As of this month several different plans are being considered by the city but developers and property owners have yet to settle on a plan as many of the parties involved are unable to acquire proper insurance to cover any damage that may result in a controlled implosion.

The developers and owners are now turning to a different demolition company with a plan to take the building apart slowly piece by piece, a method which brings with it its own dangers and precautionary needs. The city, for its part, is not willing to cover the insurance needs for such a project and is demanding the property owners, 1031 Canal, cover the entirety of the demolition and insurance costs.

As outlined in the OSHA report, the collapse was caused when the upper floors of the building pancaked on top of each other, potentially the result of weak floor beams as well as vertical support beams that were spaced too far apart and thus unable to support the weight of the 17th and 18th floors.

According to OSHA guidelines, a “serious” violation is that which “could cause an accident or illness that would most likely result in death or serious physical harm.”

Healsip and the other companies involved were also cited for “willful” violations which are those that “the employer either knowingly failed to comply with a legal requirement (purposeful disregard) or acted with plain indifference to employee safety.”

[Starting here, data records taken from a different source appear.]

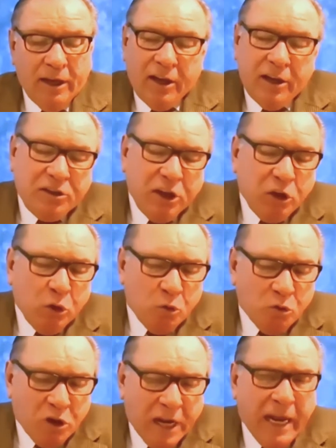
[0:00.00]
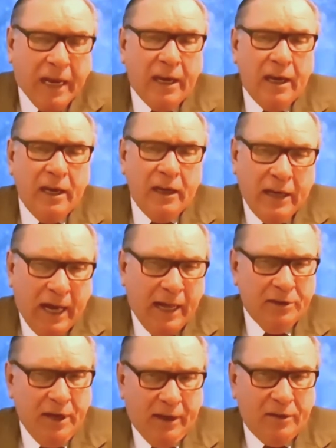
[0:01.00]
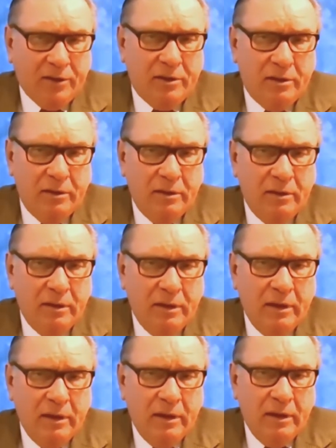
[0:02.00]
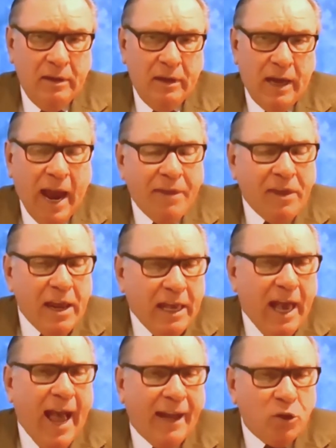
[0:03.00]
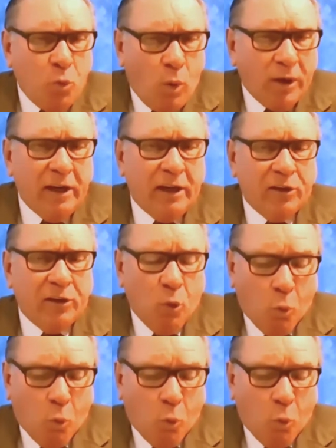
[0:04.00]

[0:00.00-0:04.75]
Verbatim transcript: it's a unique context. I think God is wanting to get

The government’s report makes clear that the collapse is the clear result of criminal disregard for building safety and protection of construction crews.

Suncoast Projects, a steel contracting company, was also cited in the report for structural violations related to steel beams used in the construction. According to the citation, “Employees performed steel erection activities where steel beams on the sixteenth floor were not connected to columns on the fifteenth floor per the contract documents and did not meet specific load requirements, exposing employees and other workers at the jobsite to struck-by and crushing hazards.”

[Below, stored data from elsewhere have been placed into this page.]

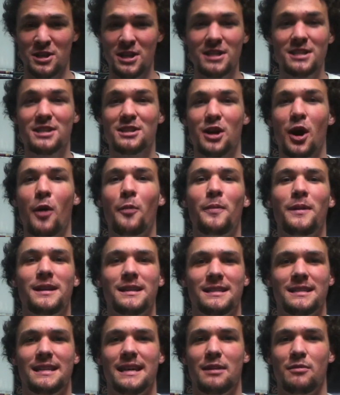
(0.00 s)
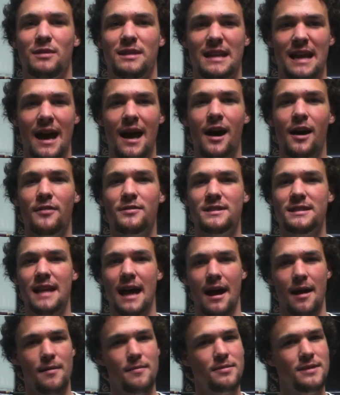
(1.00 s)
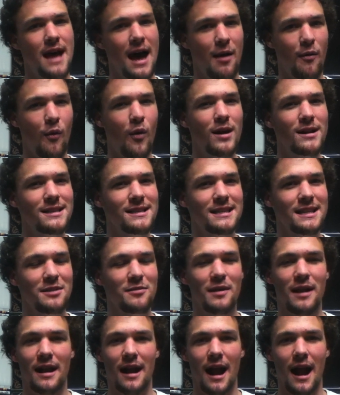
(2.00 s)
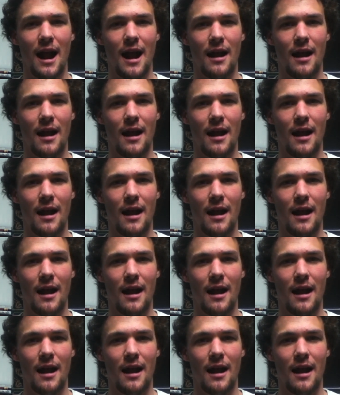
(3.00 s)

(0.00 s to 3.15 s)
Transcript: Just this opening scene with the elves and that one scene when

Among the other violations levied against the other contractors include poor training requirements and a lack of protective equipment. Many workers were forced to provide their own hard hats and reflective vests.

According to another citation in the report, Citadel Builders, a partner in ownership of the property, failed to provide adequate exits or stairwells for evacuation and did not provide the site with building plans for the workers to reference.

Workers were also forced to work around dangerous chemicals and equipment without proper training or protective gear. Many of these concerns were already voiced by workers in the weeks leading up to the collapse. A cellphone video taken by a worker who has since been deported by Immigration and Customs Enforcement (ICE), showed the safety violations and poor construction regulations of the project, including support beams that appeared to be bowing under too much weight.

When asked about the report, University of New Orleans engineering professor Norma Jean Mattel stressed that there will likely be more to come as a definitive answer to what caused the collapse has not yet been given. “These citations are preliminary and all the entities cited will have the opportunity to meet with OSHA and review issues and they may bring more information to the table then,” she told WWLTV, “Stay tuned until the final report comes out.”

Meanwhile the wreckage of the partially collapsed building remains a grim daily reminder to the residents of New Orleans of the avoidable tragedy. Due to months of delays and the shifting of blame and responsibility of costs from developers to owners to the city government, the families of the dead workers live in utter uncertainty each day as to when they will be able to bury their loved ones.

Outraged citizens took to social media over the weekend to express their concerns over the OSHA citations. One Facebook user commented, “Wonder how much 1031 Canal paid to escape blame,” a reference to the fact that the company which owns the property was not mentioned in the report. “Those fines are a joke. Criminal charges should be filed.”